I didn’t want one moment of grave error to spoil the the 200 over good days I had. I reflected on the incident and eventually faced up to it by telling my psychiatrist. So I kept counting.
It’s a milestone, if you’d ask me. Just last year, I spent 6 months inside. I just could not live in the wild. But now, I’m working and earning my keep, taking less meds, not self-harming, although I admit I’m still at my eating disordered ways. It’s too deeply entrenched.
I bought a bunch of white gerberas, and then also a white Pandora daisy ring. It’s a pat on my back, and a celebration for the milestone.
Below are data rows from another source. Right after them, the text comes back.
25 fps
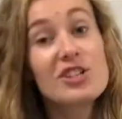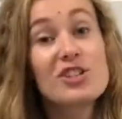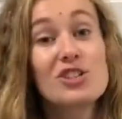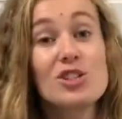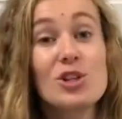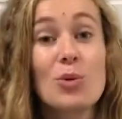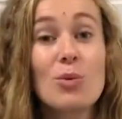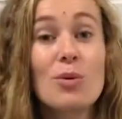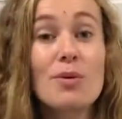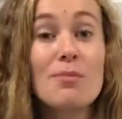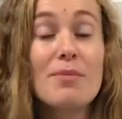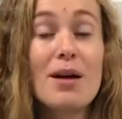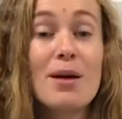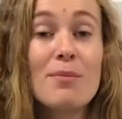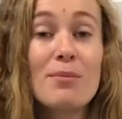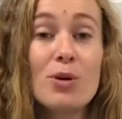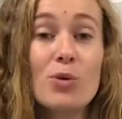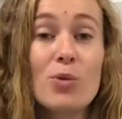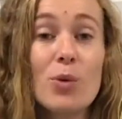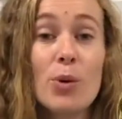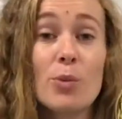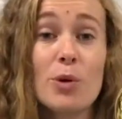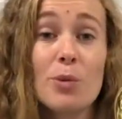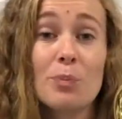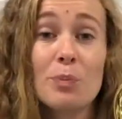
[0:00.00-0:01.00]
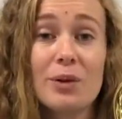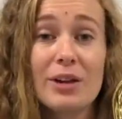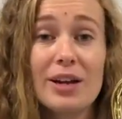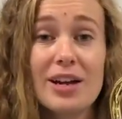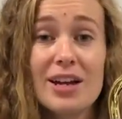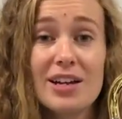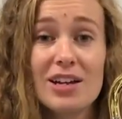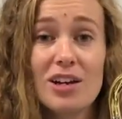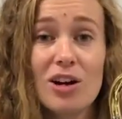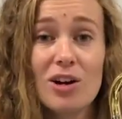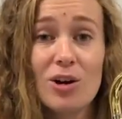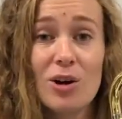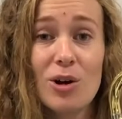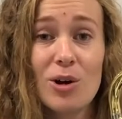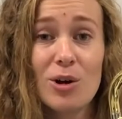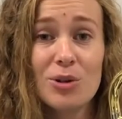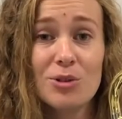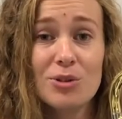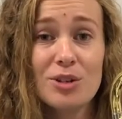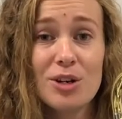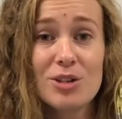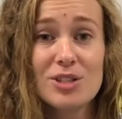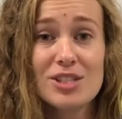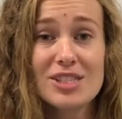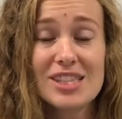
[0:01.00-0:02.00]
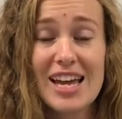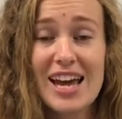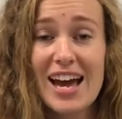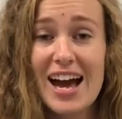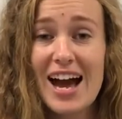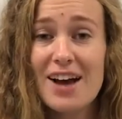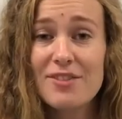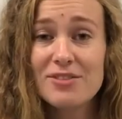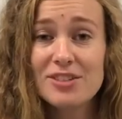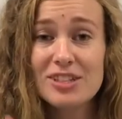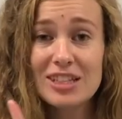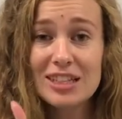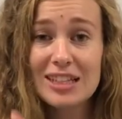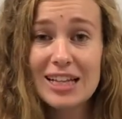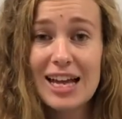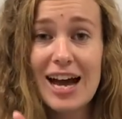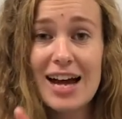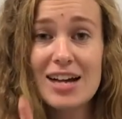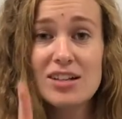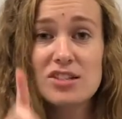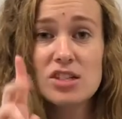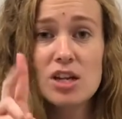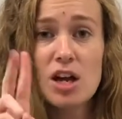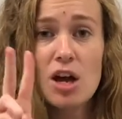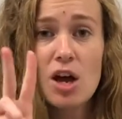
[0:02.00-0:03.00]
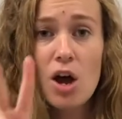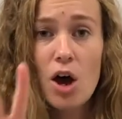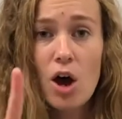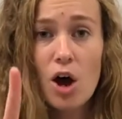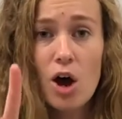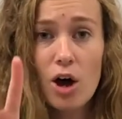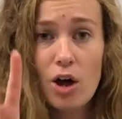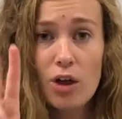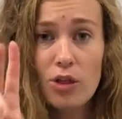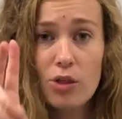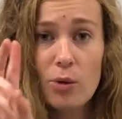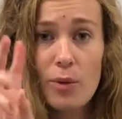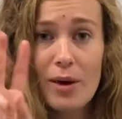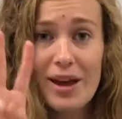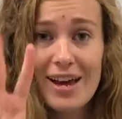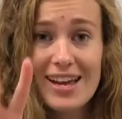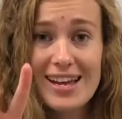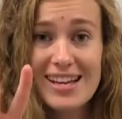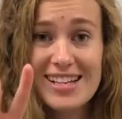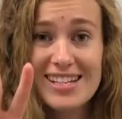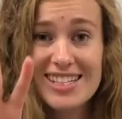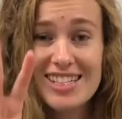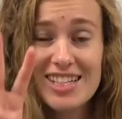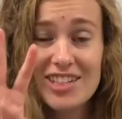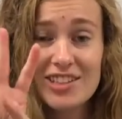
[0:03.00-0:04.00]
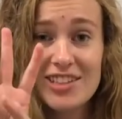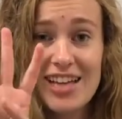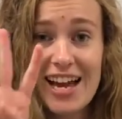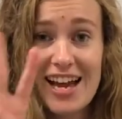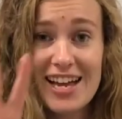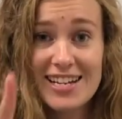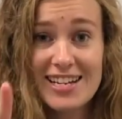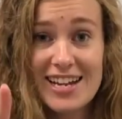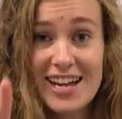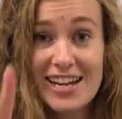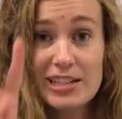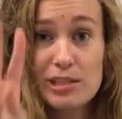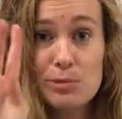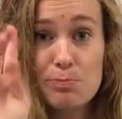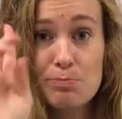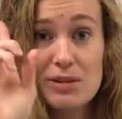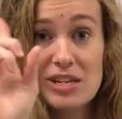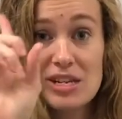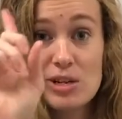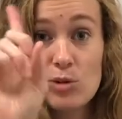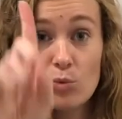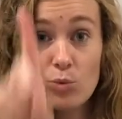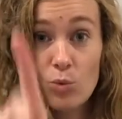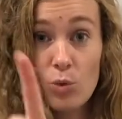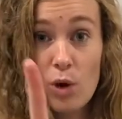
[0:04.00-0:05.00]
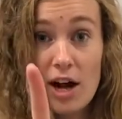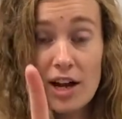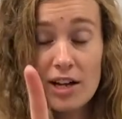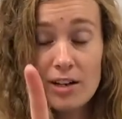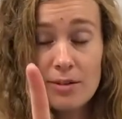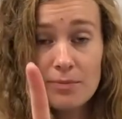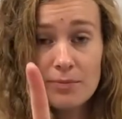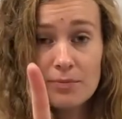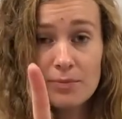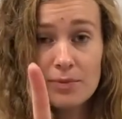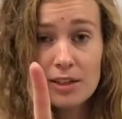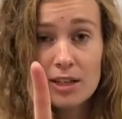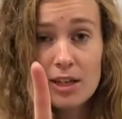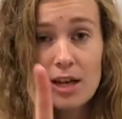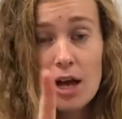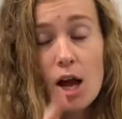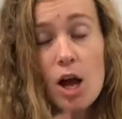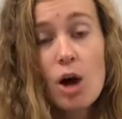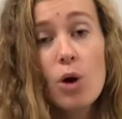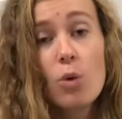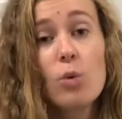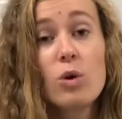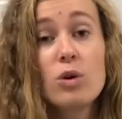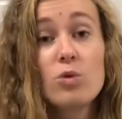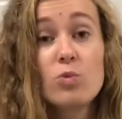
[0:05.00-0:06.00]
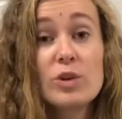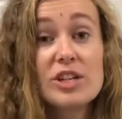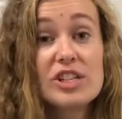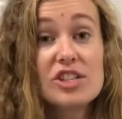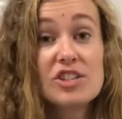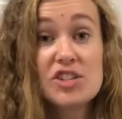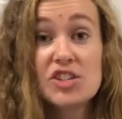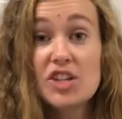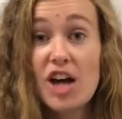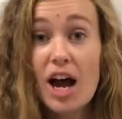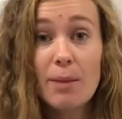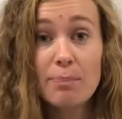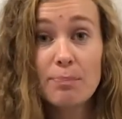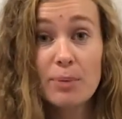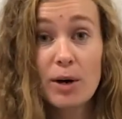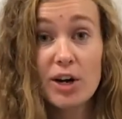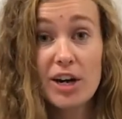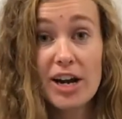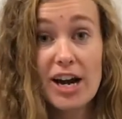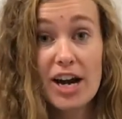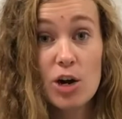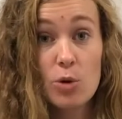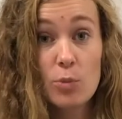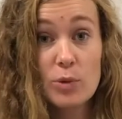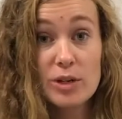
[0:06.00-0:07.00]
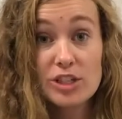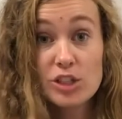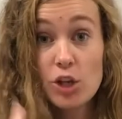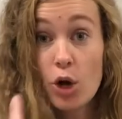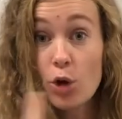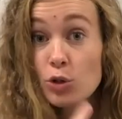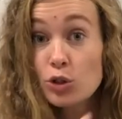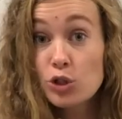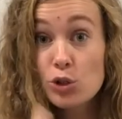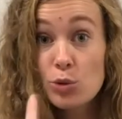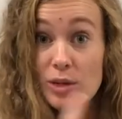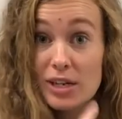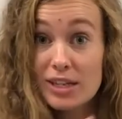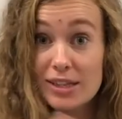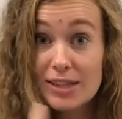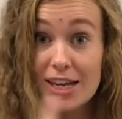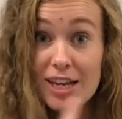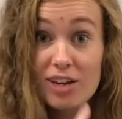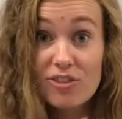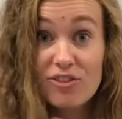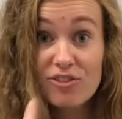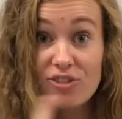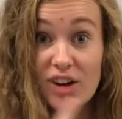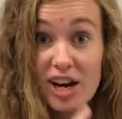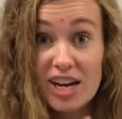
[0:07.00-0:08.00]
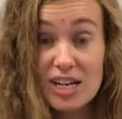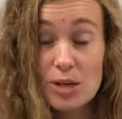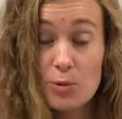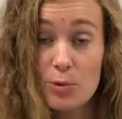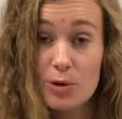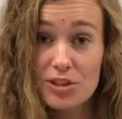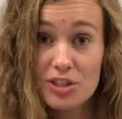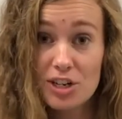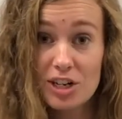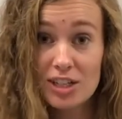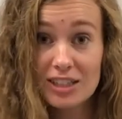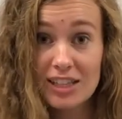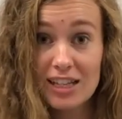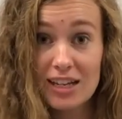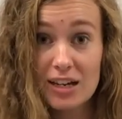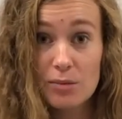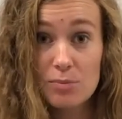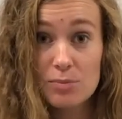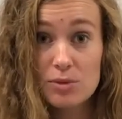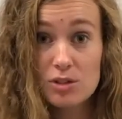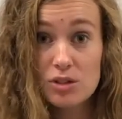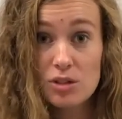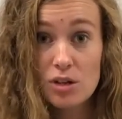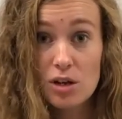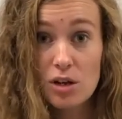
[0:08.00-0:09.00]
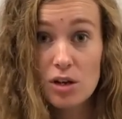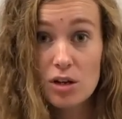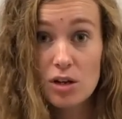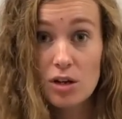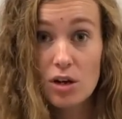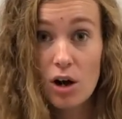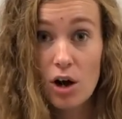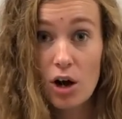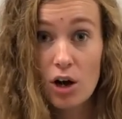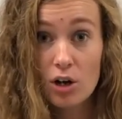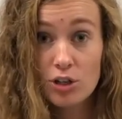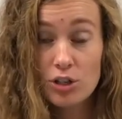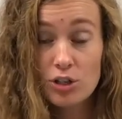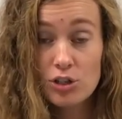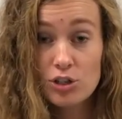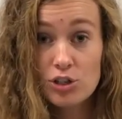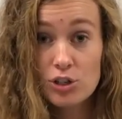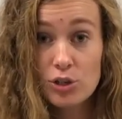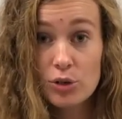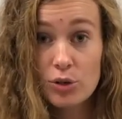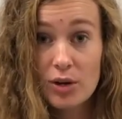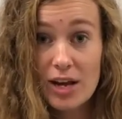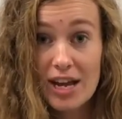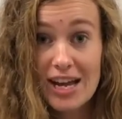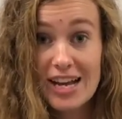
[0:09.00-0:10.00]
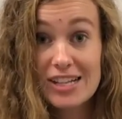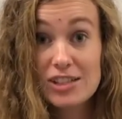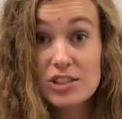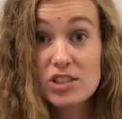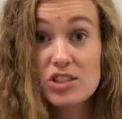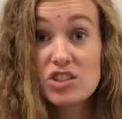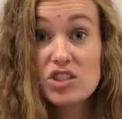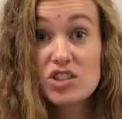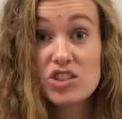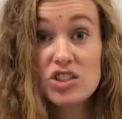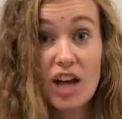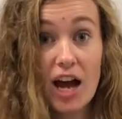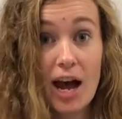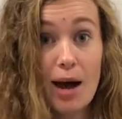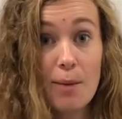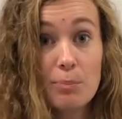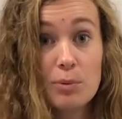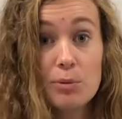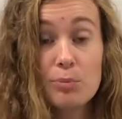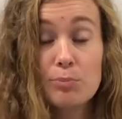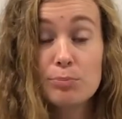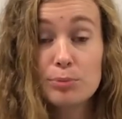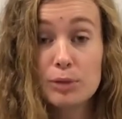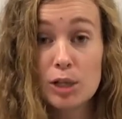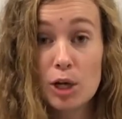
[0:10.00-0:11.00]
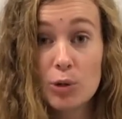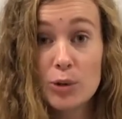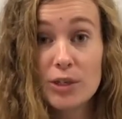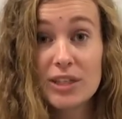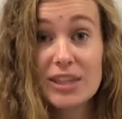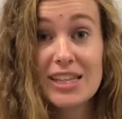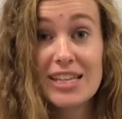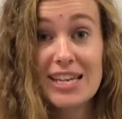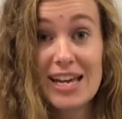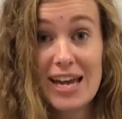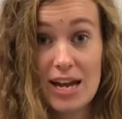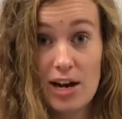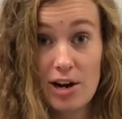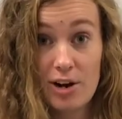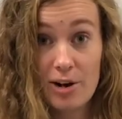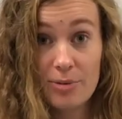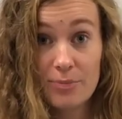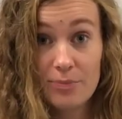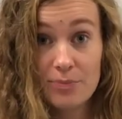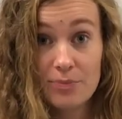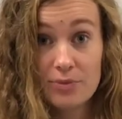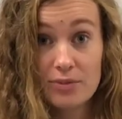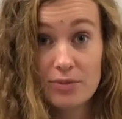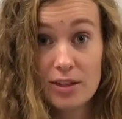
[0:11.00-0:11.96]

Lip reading: so remember when we're playing our whole notes, they have to last all the way until that next beat. 1, when we stop our air, we don't do anything funny with our lips. All you do is stop blowing the air.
It’s also a reminder to BLOOM.
bloom whereever i am planted, and that would be prudent.
so keep blooming, Steph!!!
October 19, 2014
one of the most important things in my life is to heal. to heal others and to heal myself. and what happened in the last 2 weeks was about healing:
in the debacle (at least in my mind it was one) about my treatment for my RA and fibromyalgia, i lost patience with myself and with everyone. honestly, i didn’t think i’d be triggered just like that. it wasn’t instantaneous though, the realisation. it was this slow sinking feeling through the rest of the day that i was feeling when i jerked. i had hit the bottom. it was that insidious that day as a trigger, surely more insidious when coping by the years. i couldn’t heal. or at least i couldn’t even bluff myself into feeling that i am healed (in other words, pain-free and symptomless).
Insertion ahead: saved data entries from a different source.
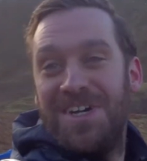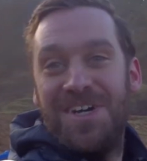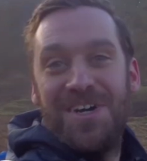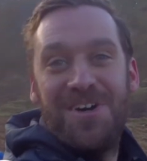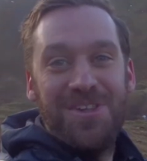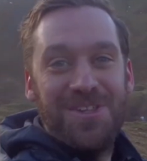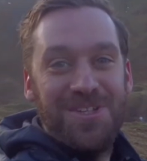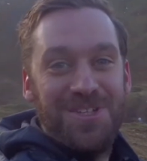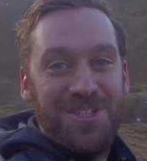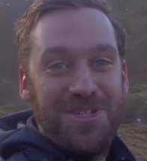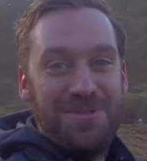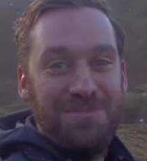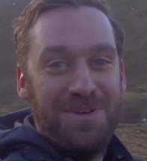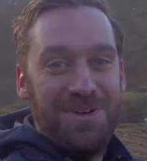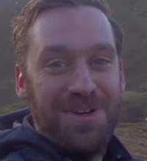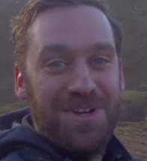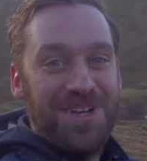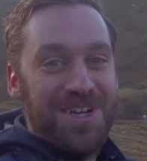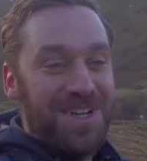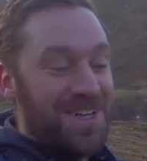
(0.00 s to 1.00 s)
Oh, the sheep
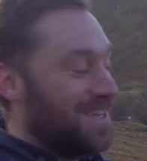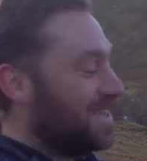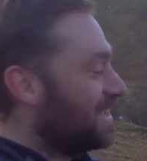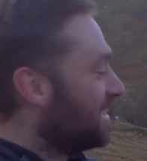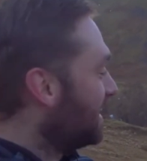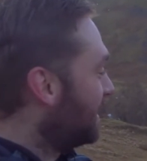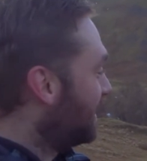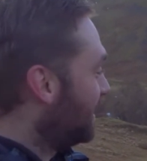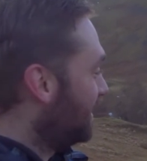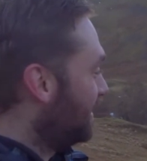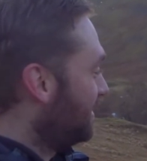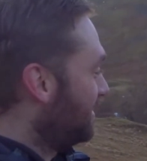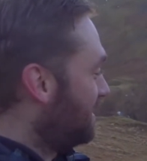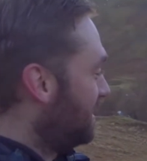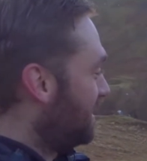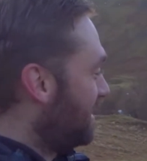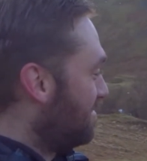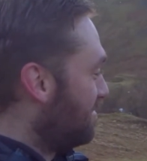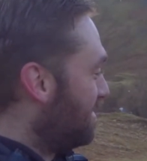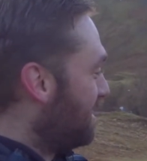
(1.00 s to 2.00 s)
are looking
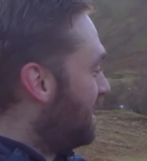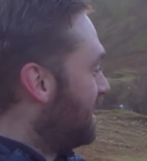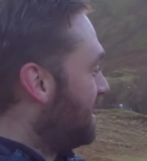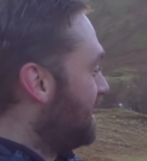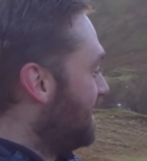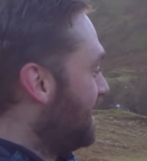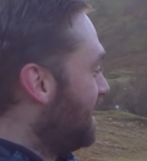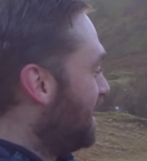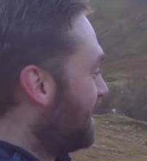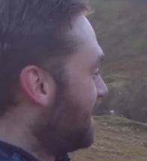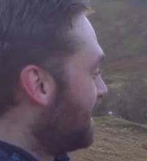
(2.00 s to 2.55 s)
at me.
i understand RA and perhaps fibromyalgia. oh don’t we all. how do we barricade ourselves from attacks from ourselves? perhaps at some point the medications will stop the invasion by our own immune system on us, but all the time? no! i guess my disappointment at its best is when i am NOT treated for RA at all by my rheumy, and my fibromyalgia has been left to my anaesthetist and psychiatrist to handle. i have nothing against my passive-aggressive (which explains my seronegativity) immune system, nor do i have anything to quell inflammation that causes me so much pain.
simply put once and again, i am afraid. i am frightened by the prospect that my state of wellbeing (only talking about physical) is in a precarious and unpredictable position that i cannot control.
i was triggered and frightened back in July regarding this issue yes. but this time’s was too much to handle. i was so broken. and lost.
so i desperately found ways to heal. physically heal. like a wound that has to heal. like a bruise that has to dissipate. and i did. in the wrong way.
to heal is to restore health to an otherwise diseased state.
i have to live with it and understand that i have RA and fibromyalgia, and that it will never go away. i have a dilated left ventricle that might heal. i have a funny stomach that won’t empty. and my depression and bulimia are something i might recover from.
but i guess for now, for whatever reason that might trigger me, be it doctors, flares (symptoms etc), i just have to KEEP CALM.